Kawita Vatanajyankur Unveils Something Fishy At Nova Contemporary
As a performative video artist with powerful messages about labour work, Kawita Vatanajyankur has had produce thrown at her, been hooked up by her mouth like a fish and swept across the floor repeatedly like a mop. For her latest piece “Splashed”, the 30-year-old is attempting even greater tests of physical endurance in three videos highlighting the unimaginable labour that goes into our nice fish dinners. Thailand Tatler speaks with the critically-acclaimed Thai artist on site as she prepares to open her solo exhibition at Nova Contemporary on October 20 at 6pm.
Why is the concept of labour so prominent in your body of work?

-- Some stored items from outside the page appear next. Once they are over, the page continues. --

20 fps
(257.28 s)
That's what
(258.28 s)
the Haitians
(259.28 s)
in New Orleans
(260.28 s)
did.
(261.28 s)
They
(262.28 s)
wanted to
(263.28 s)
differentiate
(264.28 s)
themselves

At the beginning, I explored the general concept of work. However, then I started to see something interesting in work that was repetitiveness in nature and that’s when I started to dig into labour work. Between 2015 and 2016, I looked at labour work in the factory setting. I saw that humans were working repetitively like machines but how, at the same time, machines were ironically replacing humans in the workforce. So I sort of parodied the two in a series called “Work”, later called “Machinized”, in which I acted as an egg rack in a factory and had eggs thrown into my mouth continuously. In my works, I frequently act as machines or tools related to labour work, such as a beam scale. In this piece that I’m showing, I am also acting as a scale once again.

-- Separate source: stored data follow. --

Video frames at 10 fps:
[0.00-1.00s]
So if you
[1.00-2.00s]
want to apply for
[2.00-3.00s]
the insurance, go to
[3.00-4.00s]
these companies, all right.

What’s new about this series? Can you tell us a little about "Splashed"?
This time I’m highlighting what happens before the factory and before the readymade product. My work has a surreal quality to it. The colours and compositions are made to remind you of the attractive product advertisements and packaging typically found in supermarkets and stores. You’ll see a lot of bright blue in this series because it’s about the fishing industry. It’s quite a serious and current problem so I want to discuss it through my art. But the way I want to talk about it is not as negative as you may think. Rather, I would like to bring the labourers to light, make them exist in the eyes of society and get society to value their work. My piece highlights their strength and endurance against the ills of the industry. So audiences will see this beautiful visual but the performance will tell the story of the labour behind it.
What drew you to the fishing industry as the central theme to your work this time?
My family are actually all lawyers and my aunt is the head of the Office of [the] Attorney [General], which is in charge of human trafficking. So it’s just by conversations over dinner, mixed in with what I see in the news, that have put the issue in my mind. It’s also a very serious issue that needs to be addressed.
As a Thai artist who has lived and exhibited more extensively abroad, how do you feel about being back here and exhibiting in Thailand?
I think it’s great because then people at home can see what my work is like in real life versus seeing them through photos or clips. Also, because the context of my work is quite local, it is actually best for it to be exhibited here. But I definitely feel more pressure showing it here than I do abroad where I’m very familiar with my audiences.
Your work involves a lot of physical strains on yourself. Can you describe for us the most painful or physically challenging piece you’ve done?
I think this one is painful actually. There are a few that have been really painful, like “The Scale Of Justice” where vegetables were being thrown into the baskets hanging on my neck and legs. But this one, if you examine closely, you’ll see that it'll get so cold that ice starts to form on my face. So I will actually start to freeze. The weights are heavy as well, so there’s two things going on. I’ve done a piece with ice and a knife before called “The Ice Shaver”. However, that one was just my face and involved fear more than physical endurance. So “Splashed” might be up there on the most painful.
How much practice and planning go into your pieces?
I practice everyday, seeing what my body can do and how it reacts to different elements and conditions. I have to test out what my body is able to carry. If you carry a lot of weight all in one time, it’ll just break you apart. So you need to do bit by bit everyday.
Do you have someone helping you everyday?
Yes, my mum! My mum and my housekeeper.
So is your art quite a family affair? Do you have good support from the family?
Yes, it’s absolutely family-supported. It’s kind of a family production too and a really low budget production. If you look at things closely, you’ll see that it’s made at home.
Going back to the physical challenges, are you trained in any sort of dance or special exercise to be able to perform the feats in your work?
Oh yes, I do yoga fly; yoga fly helps a lot.
What drew you to this artform of performative video? Why has it stuck with you? What do you love about it?
My art is a cross between video and performance. It’s a documentation of a performance. Because of the advertising quality of my work when it's finished—this surreal quality of the visual created by the composition and the colours and everything—I believe that it needs to be a video rather than a raw performance.
Catch Kawita’s latest performative video collection “Splashed” at Nova Contemporary gallery from October 20-December 24, 2017.